↓
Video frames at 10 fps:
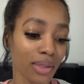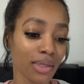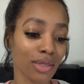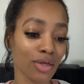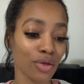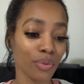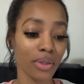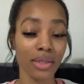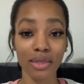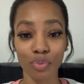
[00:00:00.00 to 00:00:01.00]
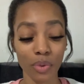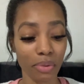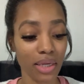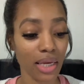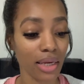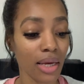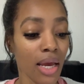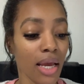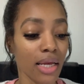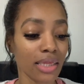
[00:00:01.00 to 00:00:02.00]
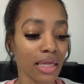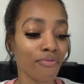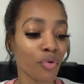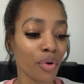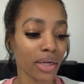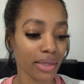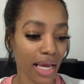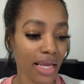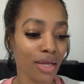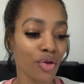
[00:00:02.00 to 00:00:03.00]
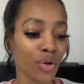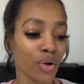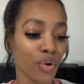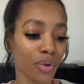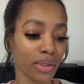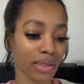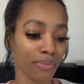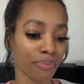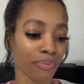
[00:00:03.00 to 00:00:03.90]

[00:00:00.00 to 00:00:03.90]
this to you, and this will be it. It said, For a day in your courts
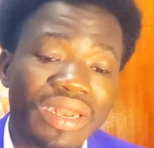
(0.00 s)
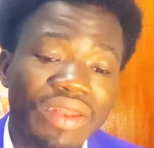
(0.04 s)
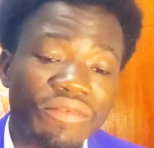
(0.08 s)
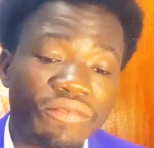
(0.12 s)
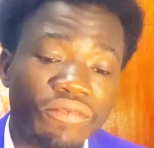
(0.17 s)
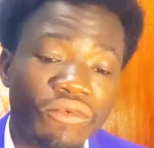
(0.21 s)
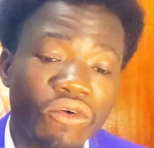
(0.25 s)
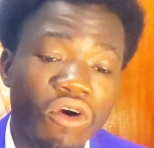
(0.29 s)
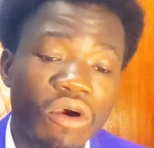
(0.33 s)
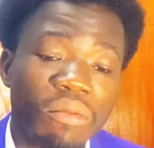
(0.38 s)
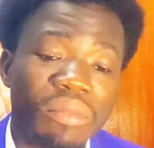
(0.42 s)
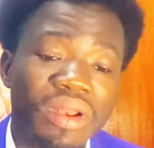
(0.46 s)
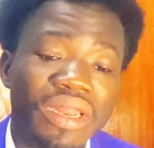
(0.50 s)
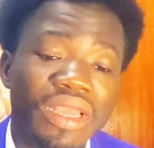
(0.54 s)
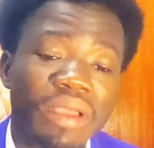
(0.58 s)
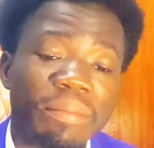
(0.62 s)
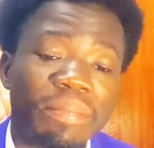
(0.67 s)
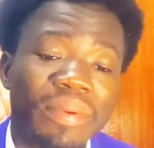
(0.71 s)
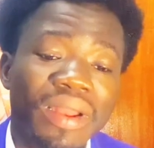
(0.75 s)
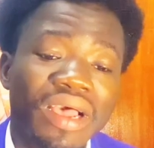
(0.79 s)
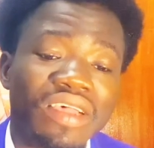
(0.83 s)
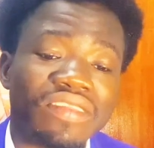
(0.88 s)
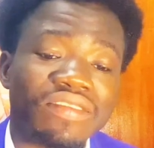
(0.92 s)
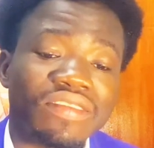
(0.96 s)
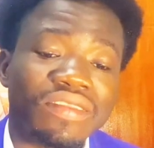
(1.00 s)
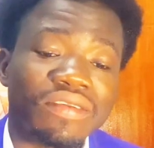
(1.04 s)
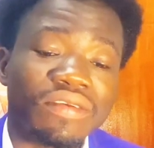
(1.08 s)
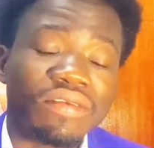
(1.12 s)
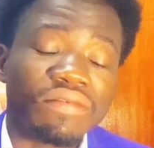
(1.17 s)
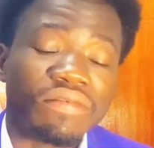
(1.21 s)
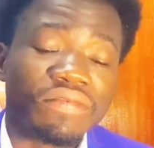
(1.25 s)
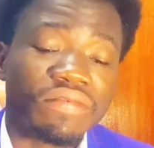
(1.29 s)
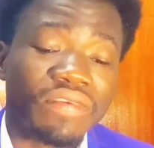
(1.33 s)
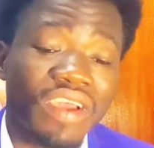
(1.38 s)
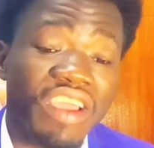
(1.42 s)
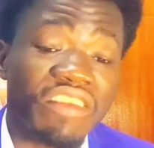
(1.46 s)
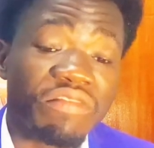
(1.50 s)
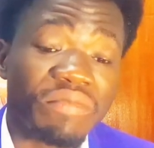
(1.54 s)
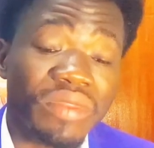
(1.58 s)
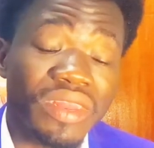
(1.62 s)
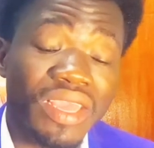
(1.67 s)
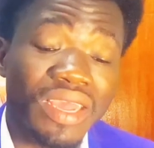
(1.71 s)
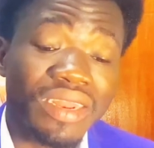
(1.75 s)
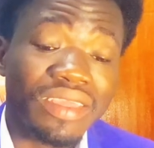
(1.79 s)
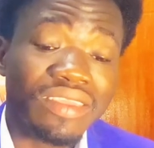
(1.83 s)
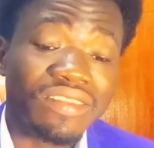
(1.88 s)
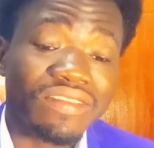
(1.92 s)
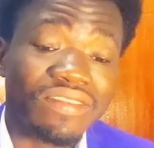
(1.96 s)
4 million plus 5
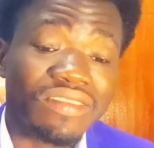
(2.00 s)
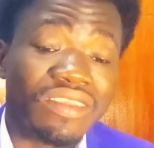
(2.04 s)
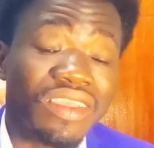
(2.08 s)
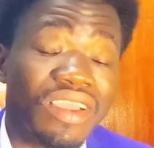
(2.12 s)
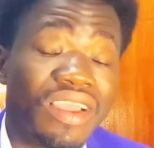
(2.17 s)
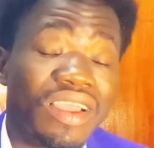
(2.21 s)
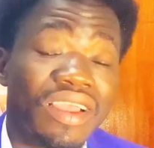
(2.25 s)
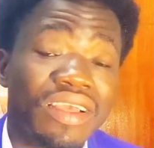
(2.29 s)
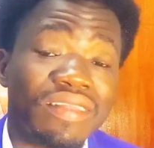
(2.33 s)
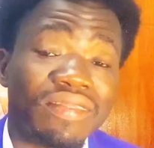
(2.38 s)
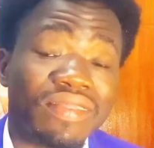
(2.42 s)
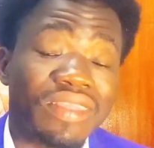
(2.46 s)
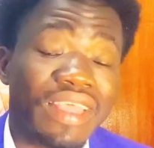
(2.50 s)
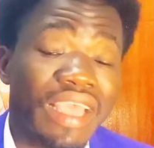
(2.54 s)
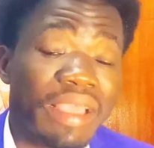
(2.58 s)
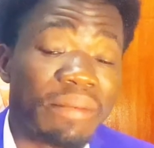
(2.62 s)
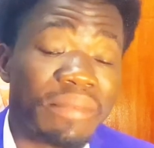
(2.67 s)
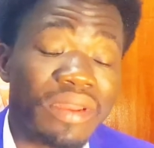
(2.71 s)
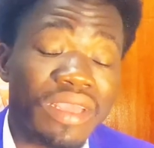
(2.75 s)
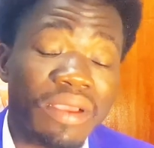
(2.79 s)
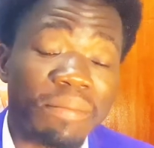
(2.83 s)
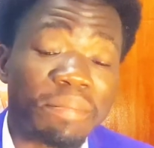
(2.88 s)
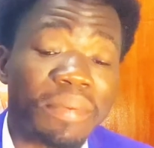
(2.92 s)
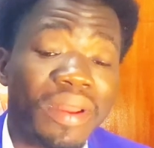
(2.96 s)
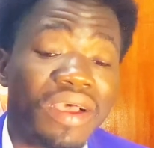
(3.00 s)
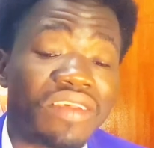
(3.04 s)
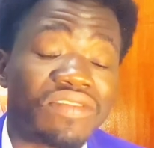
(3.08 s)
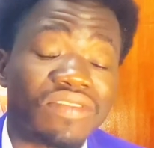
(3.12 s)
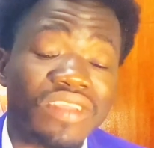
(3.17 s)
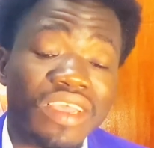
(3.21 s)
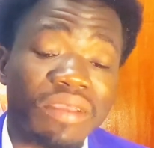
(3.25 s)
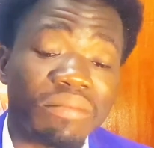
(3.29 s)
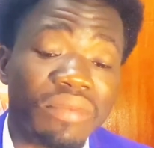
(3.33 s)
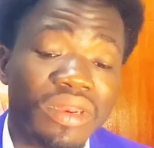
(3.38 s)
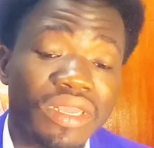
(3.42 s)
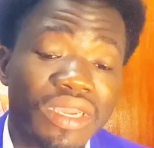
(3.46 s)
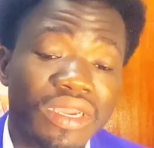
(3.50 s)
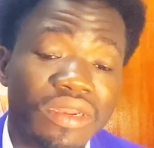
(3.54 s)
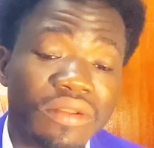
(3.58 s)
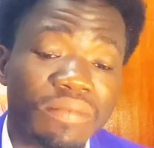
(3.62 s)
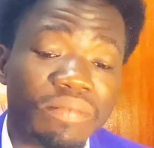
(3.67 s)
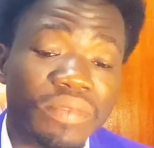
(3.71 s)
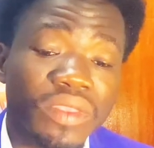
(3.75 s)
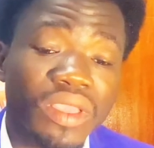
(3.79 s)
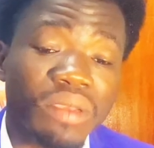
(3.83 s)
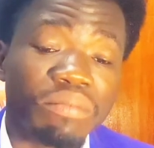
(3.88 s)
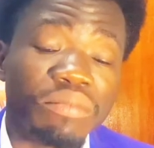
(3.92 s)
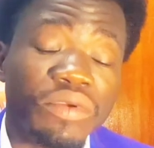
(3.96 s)
million is, 10 million plus 10 million,
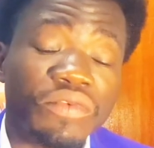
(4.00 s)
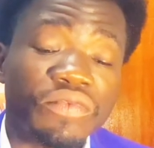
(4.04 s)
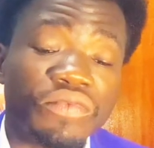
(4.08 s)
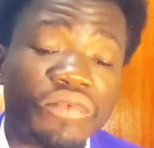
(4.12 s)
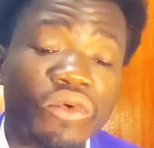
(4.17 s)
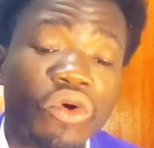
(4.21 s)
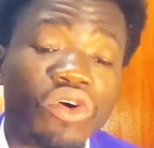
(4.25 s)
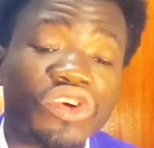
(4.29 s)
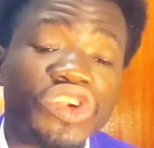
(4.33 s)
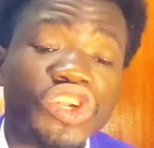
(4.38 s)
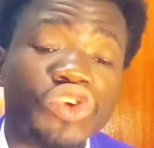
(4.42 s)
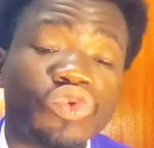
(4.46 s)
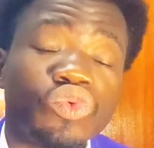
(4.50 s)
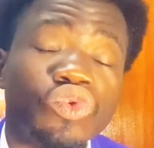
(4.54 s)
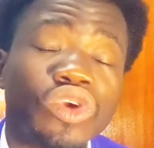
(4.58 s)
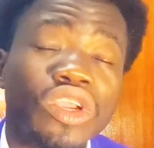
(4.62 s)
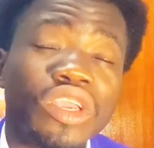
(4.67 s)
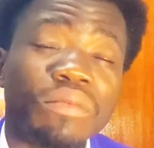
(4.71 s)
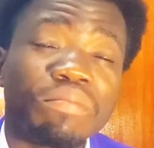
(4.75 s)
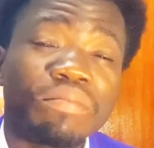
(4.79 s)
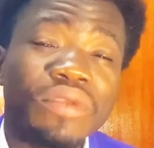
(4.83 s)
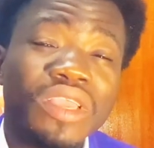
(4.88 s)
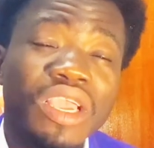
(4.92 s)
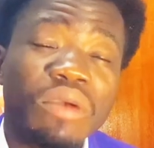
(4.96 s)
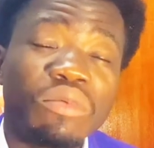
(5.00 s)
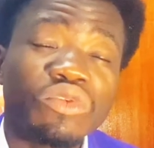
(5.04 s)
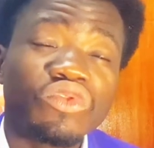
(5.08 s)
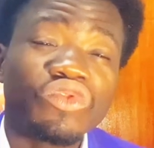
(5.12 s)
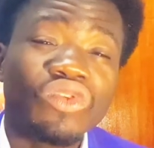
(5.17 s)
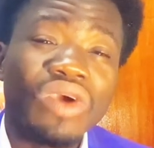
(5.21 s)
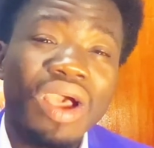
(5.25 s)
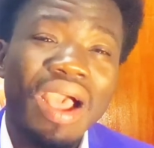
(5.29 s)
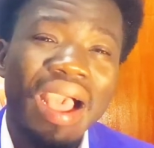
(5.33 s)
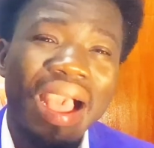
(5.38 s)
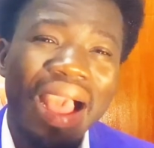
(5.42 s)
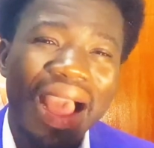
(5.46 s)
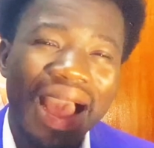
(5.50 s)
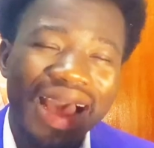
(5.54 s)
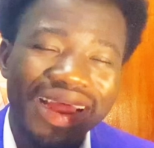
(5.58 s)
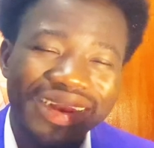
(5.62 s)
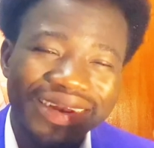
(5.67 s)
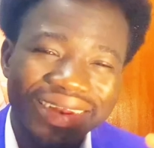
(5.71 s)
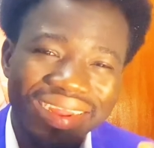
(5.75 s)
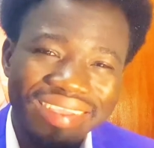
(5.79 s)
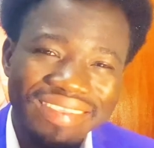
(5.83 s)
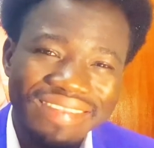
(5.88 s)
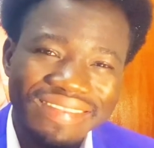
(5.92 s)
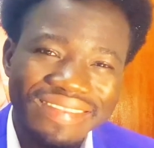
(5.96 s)
before she will be able to
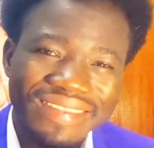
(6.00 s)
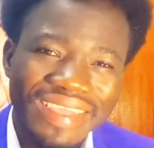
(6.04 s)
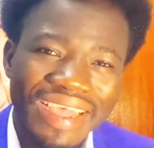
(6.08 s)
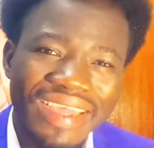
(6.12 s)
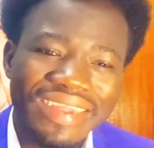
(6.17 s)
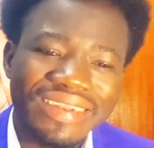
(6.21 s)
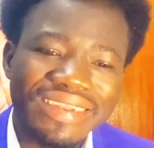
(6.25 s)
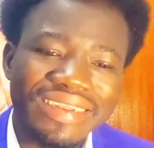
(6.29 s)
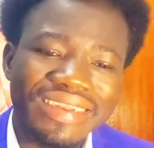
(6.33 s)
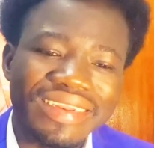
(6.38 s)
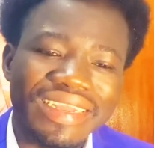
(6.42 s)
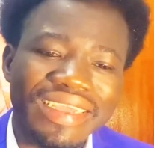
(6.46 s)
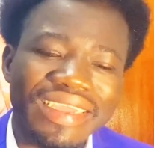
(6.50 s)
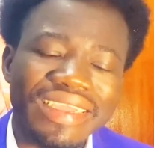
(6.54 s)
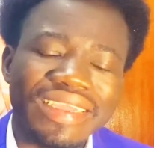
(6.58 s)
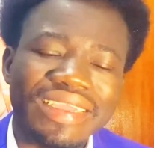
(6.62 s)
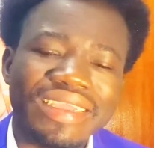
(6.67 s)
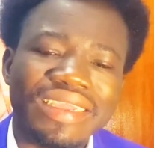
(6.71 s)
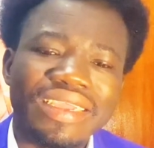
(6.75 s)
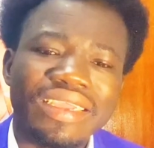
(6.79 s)
understand the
↑
Exercise description: Leave out the pictures; repeat the data exactly.

Reply:
Video frames at 10 fps:
[00:00:00.00 to 00:00:01.00]
[00:00:01.00 to 00:00:02.00]
[00:00:02.00 to 00:00:03.00]
[00:00:03.00 to 00:00:03.90]

[00:00:00.00 to 00:00:03.90]
this to you, and this will be it. It said, For a day in your courts
(0.00 s)
(0.04 s)
(0.08 s)
(0.12 s)
(0.17 s)
(0.21 s)
(0.25 s)
(0.29 s)
(0.33 s)
(0.38 s)
(0.42 s)
(0.46 s)
(0.50 s)
(0.54 s)
(0.58 s)
(0.62 s)
(0.67 s)
(0.71 s)
(0.75 s)
(0.79 s)
(0.83 s)
(0.88 s)
(0.92 s)
(0.96 s)
(1.00 s)
(1.04 s)
(1.08 s)
(1.12 s)
(1.17 s)
(1.21 s)
(1.25 s)
(1.29 s)
(1.33 s)
(1.38 s)
(1.42 s)
(1.46 s)
(1.50 s)
(1.54 s)
(1.58 s)
(1.62 s)
(1.67 s)
(1.71 s)
(1.75 s)
(1.79 s)
(1.83 s)
(1.88 s)
(1.92 s)
(1.96 s)
4 million plus 5
(2.00 s)
(2.04 s)
(2.08 s)
(2.12 s)
(2.17 s)
(2.21 s)
(2.25 s)
(2.29 s)
(2.33 s)
(2.38 s)
(2.42 s)
(2.46 s)
(2.50 s)
(2.54 s)
(2.58 s)
(2.62 s)
(2.67 s)
(2.71 s)
(2.75 s)
(2.79 s)
(2.83 s)
(2.88 s)
(2.92 s)
(2.96 s)
(3.00 s)
(3.04 s)
(3.08 s)
(3.12 s)
(3.17 s)
(3.21 s)
(3.25 s)
(3.29 s)
(3.33 s)
(3.38 s)
(3.42 s)
(3.46 s)
(3.50 s)
(3.54 s)
(3.58 s)
(3.62 s)
(3.67 s)
(3.71 s)
(3.75 s)
(3.79 s)
(3.83 s)
(3.88 s)
(3.92 s)
(3.96 s)
million is, 10 million plus 10 million,
(4.00 s)
(4.04 s)
(4.08 s)
(4.12 s)
(4.17 s)
(4.21 s)
(4.25 s)
(4.29 s)
(4.33 s)
(4.38 s)
(4.42 s)
(4.46 s)
(4.50 s)
(4.54 s)
(4.58 s)
(4.62 s)
(4.67 s)
(4.71 s)
(4.75 s)
(4.79 s)
(4.83 s)
(4.88 s)
(4.92 s)
(4.96 s)
(5.00 s)
(5.04 s)
(5.08 s)
(5.12 s)
(5.17 s)
(5.21 s)
(5.25 s)
(5.29 s)
(5.33 s)
(5.38 s)
(5.42 s)
(5.46 s)
(5.50 s)
(5.54 s)
(5.58 s)
(5.62 s)
(5.67 s)
(5.71 s)
(5.75 s)
(5.79 s)
(5.83 s)
(5.88 s)
(5.92 s)
(5.96 s)
before she will be able to
(6.00 s)
(6.04 s)
(6.08 s)
(6.12 s)
(6.17 s)
(6.21 s)
(6.25 s)
(6.29 s)
(6.33 s)
(6.38 s)
(6.42 s)
(6.46 s)
(6.50 s)
(6.54 s)
(6.58 s)
(6.62 s)
(6.67 s)
(6.71 s)
(6.75 s)
(6.79 s)
understand the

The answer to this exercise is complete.